What makes it so hard to embrace suffering? Some reasons are obvious. Whether physical, emotional, relational, or spiritual, suffering is painful - sometimes mild, sometimes excruciating, but never pleasant. It is a natural human response to want to avoid pain.


However, as I have looked at my own heart, I have seen that there is more going on. Suffering simply doesn’t make sense to me. It doesn’t line up with my understanding. I have often asked, not just “Why did this specific thing happen?” but “Why did God have to set things up like this? Why didn’t He make His world differently?” As I have poured over 1 Peter over the last several years, one of the truths that I have wrestled with is that the God of all grace (1 Pet. 5:10) is the same God who calls me to a life of suffering (1 Pet. 2:21). In my pride, I have trouble embracing something that doesn’t make sense to me. I put more trust in my own understanding than in the ways of the all-knowing, all-wise Creator of the world.


Finally, I have realized that I don’t embrace suffering because what I want (by my definition of good) is simply more important to me than what God wants for my life. Building my own little kingdom, with my temporal desires at the center, sometimes matters more to me than knowing God, spreading His kingdom, and becoming more like Christ. There is nothing wrong with wanting a physically and spiritually healthy family or financial security or harmonious, intimate relationships, but when these things idolatrously become what I’m living for, there is no place for anything that threatens these valued treasures. There is no place for suffering. And there is no room for Christ.

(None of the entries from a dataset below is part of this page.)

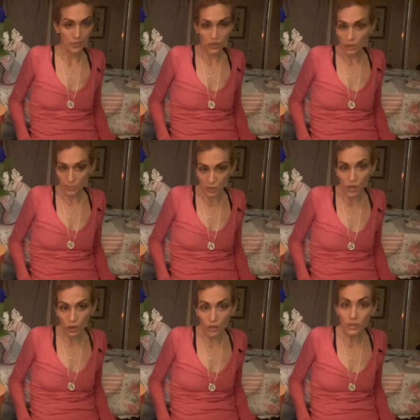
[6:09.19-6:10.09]
Do you know how much
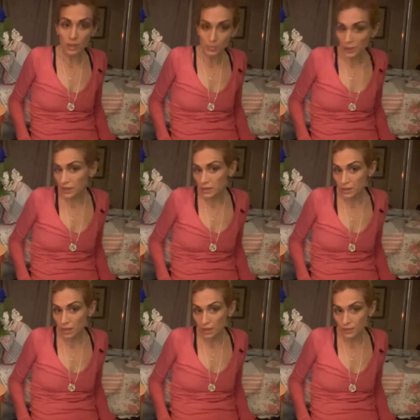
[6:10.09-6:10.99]
that cost at the
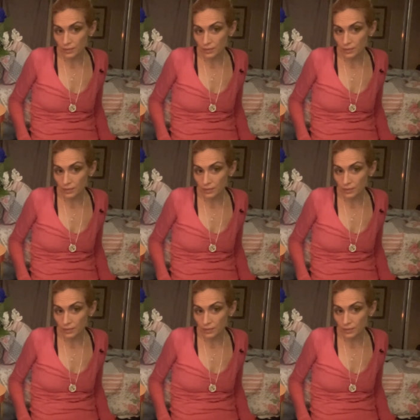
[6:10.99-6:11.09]
peninsula?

Peter helps us understand some of the truths we need to grasp if we are going to embrace the path of suffering God calls us too. First, we must embrace the truth of who God is. He is the God of all grace and that grace flows freely to His people. He is the God who came near to us. He walked the worst path of pain and suffering ever to redeem us from our futile, sinful ways and to make us His children (1 Pet. 1:13-18). This salvation is so glorious that angels are amazed (1 Pet. 1:12). He has not treated us as we deserve but has shown us mercy and made us part of His people. He has given us meaning and purpose that transcends this life (1 Pet. 2:9-10). He is faithful. He is keeping our inheritance safe. He has promised that the those who believe in Christ will not be put to shame. Instead, our future is one of glory and honor with Christ. (1 Pet. 2:6-7). Finally, He is worthy of the sacrifice He calls us to – not just because of what Christ has done for us, but because of His excellencies. To Him belong dominion and power forever (1 Pet. 5:11). It is only right that all creation, including us, bow to Him.


Peter also encourages the believers to focus on God’s good purposes for suffering. In the first chapter Peter discusses the purifying power of trials. Yes, trials are grievous, but they are necessary. They test our faith, purifying it and proving its genuineness. The end result is praise, glory, and honor when Christ appears. Chapter 4 also describes the purifying effect of hardship, “those who have suffered in the flesh have ceased from sin” and no longer live for the passions of the human heart. Suffering exposes sinful desires of our heart in ways we would never see otherwise. Suffering also exposes the futility of living for the idols we have chosen, and the furnace of affliction purifies our hearts as we grow more deeply and singularly devoted to Christ. Finally, Peter makes it clear that when we respond to unjust suffering the way that Christ did, our lives provide a powerful gospel witness displaying God’s glory. Our good and gracious God is displaying his glory, spreading His kingdom, helping us know Him, and refining us through suffering.